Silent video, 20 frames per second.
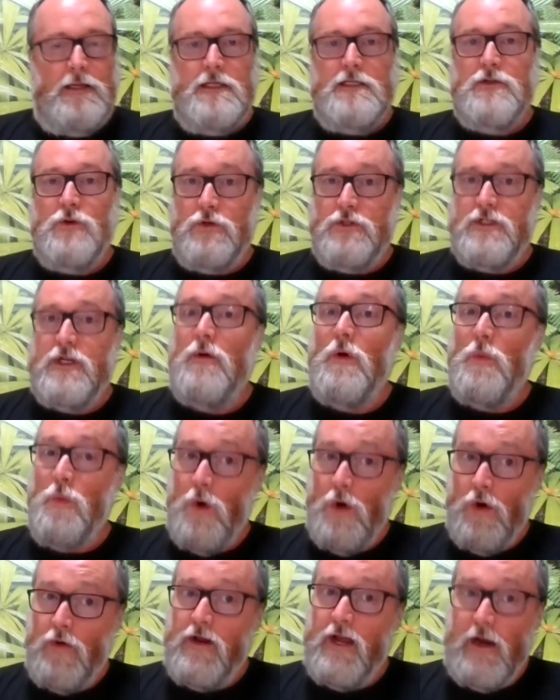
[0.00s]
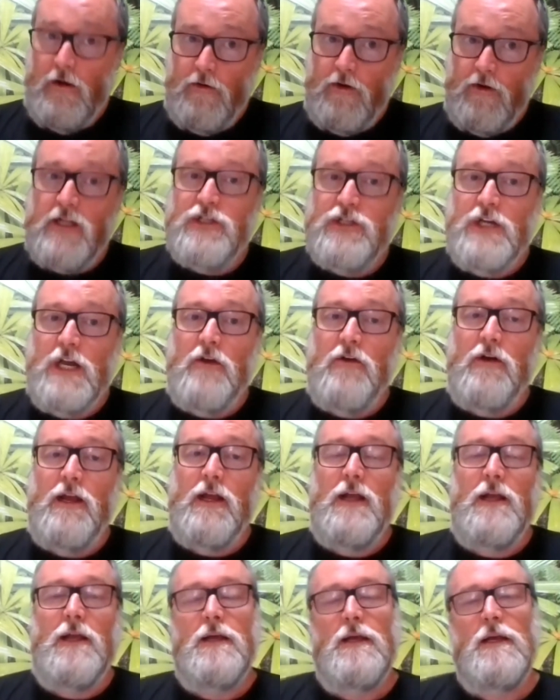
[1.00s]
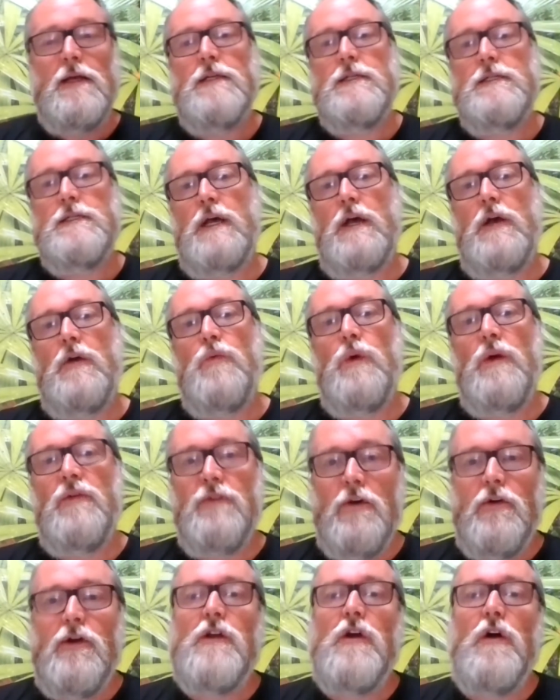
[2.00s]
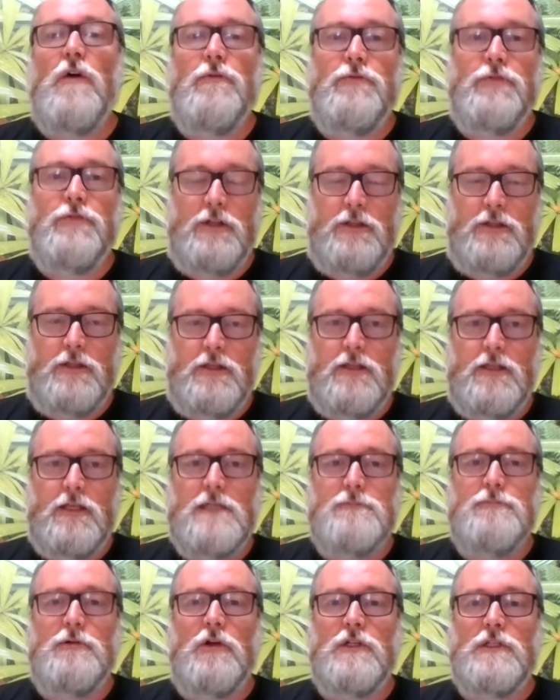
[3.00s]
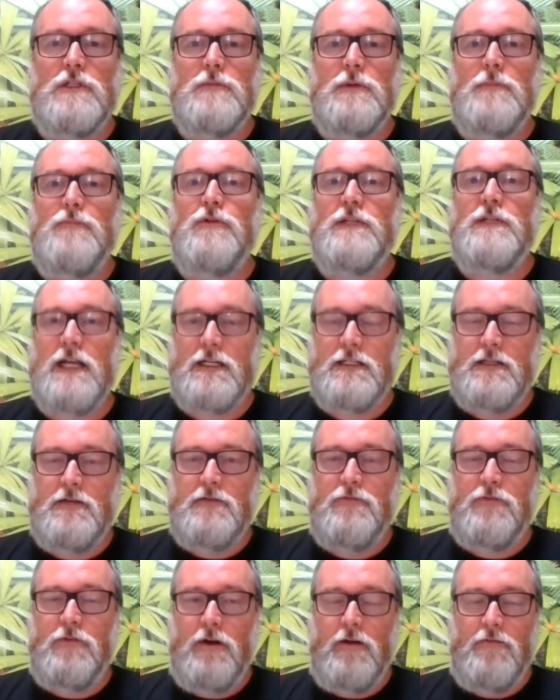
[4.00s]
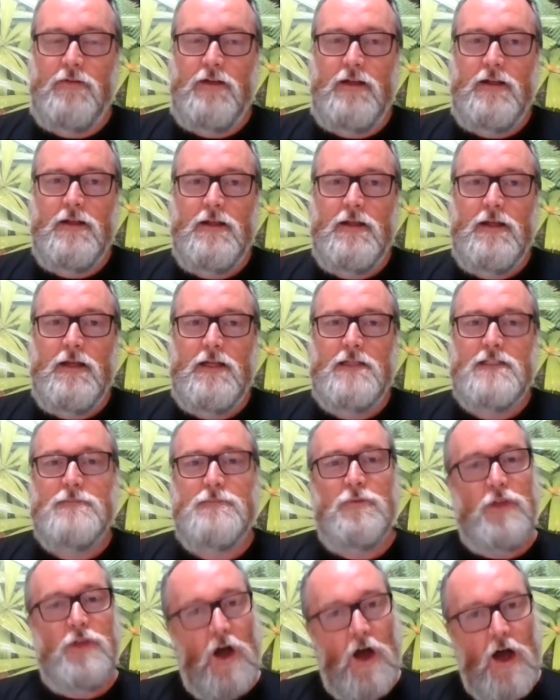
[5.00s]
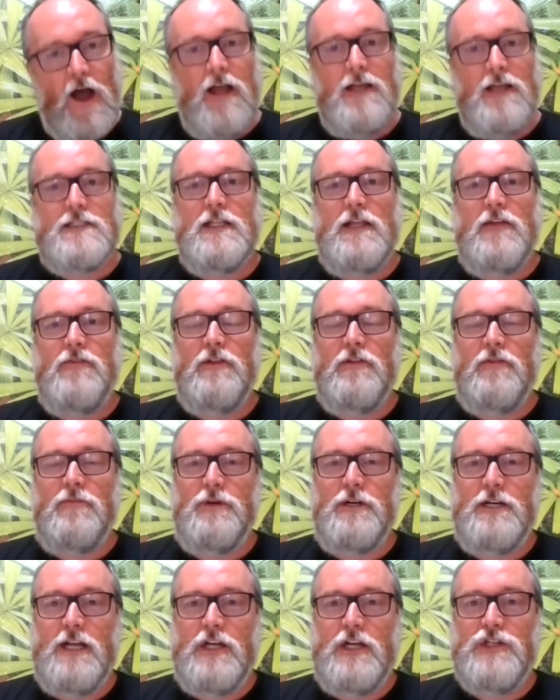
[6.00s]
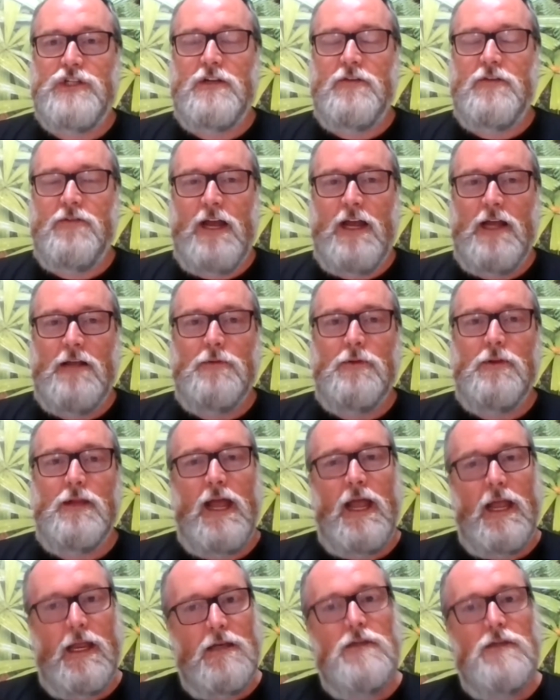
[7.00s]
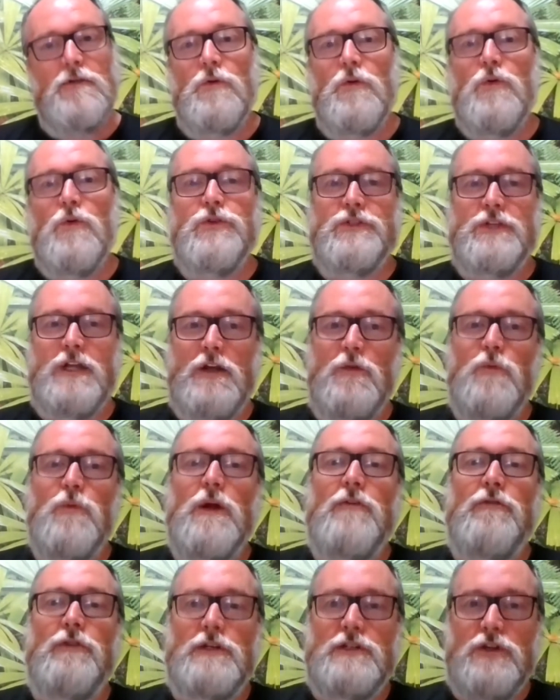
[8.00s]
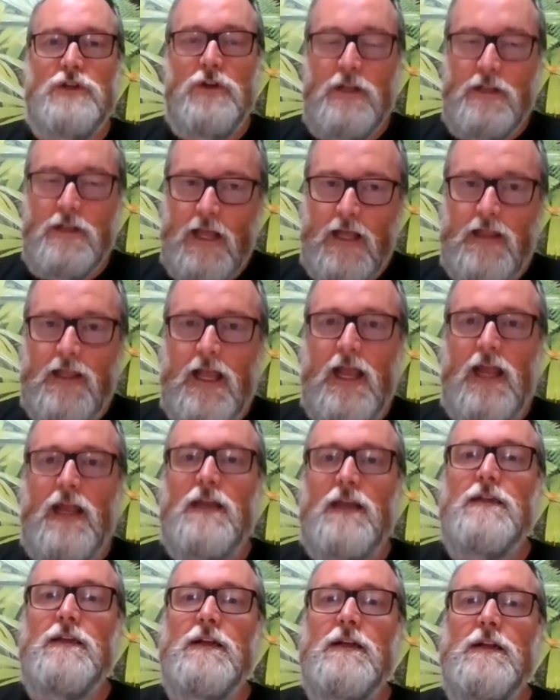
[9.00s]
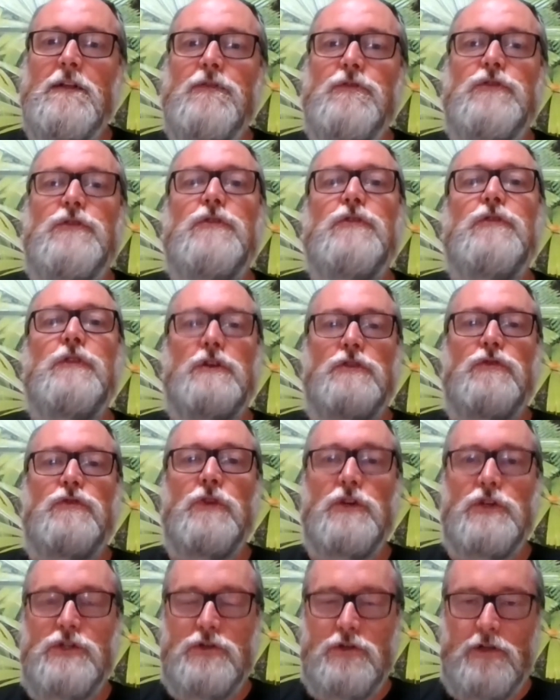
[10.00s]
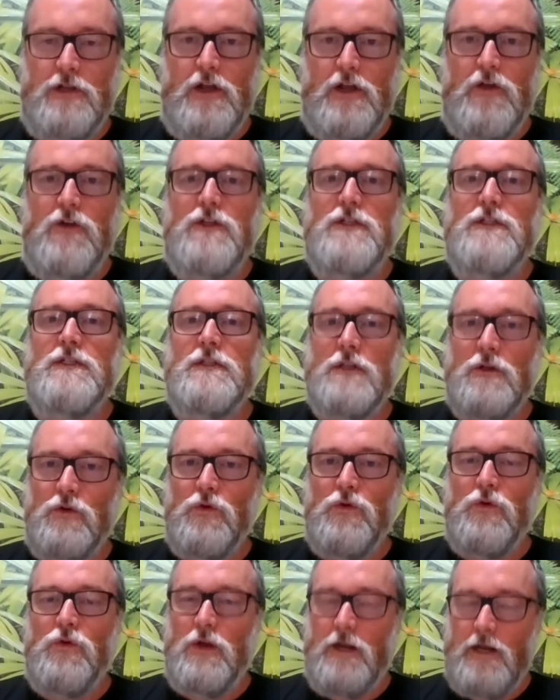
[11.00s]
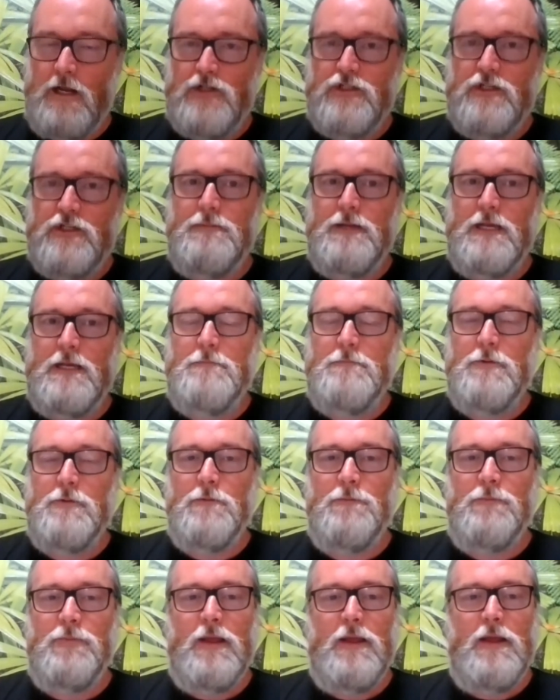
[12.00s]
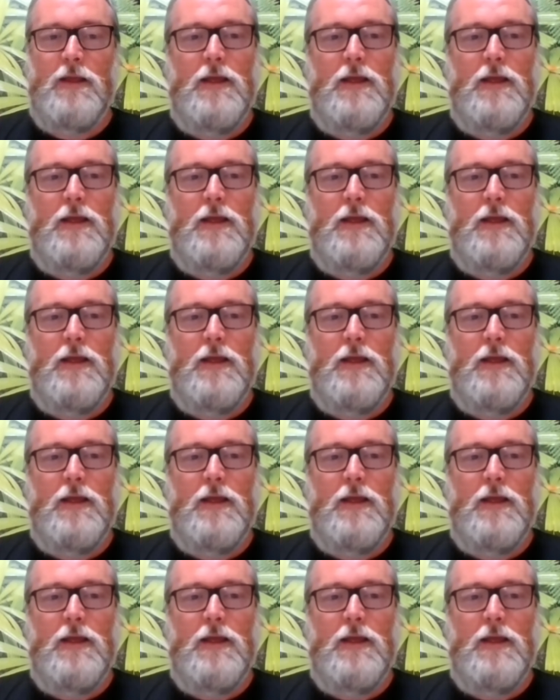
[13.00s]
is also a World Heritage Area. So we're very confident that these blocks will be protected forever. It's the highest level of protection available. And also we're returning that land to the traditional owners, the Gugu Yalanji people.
——
Directions
Write out the material above exactly; no pictures.

Answer to this problem
Silent video, 20 frames per second.
[0.00s]
[1.00s]
[2.00s]
[3.00s]
[4.00s]
[5.00s]
[6.00s]
[7.00s]
[8.00s]
[9.00s]
[10.00s]
[11.00s]
[12.00s]
[13.00s]
is also a World Heritage Area. So we're very confident that these blocks will be protected forever. It's the highest level of protection available. And also we're returning that land to the traditional owners, the Gugu Yalanji people.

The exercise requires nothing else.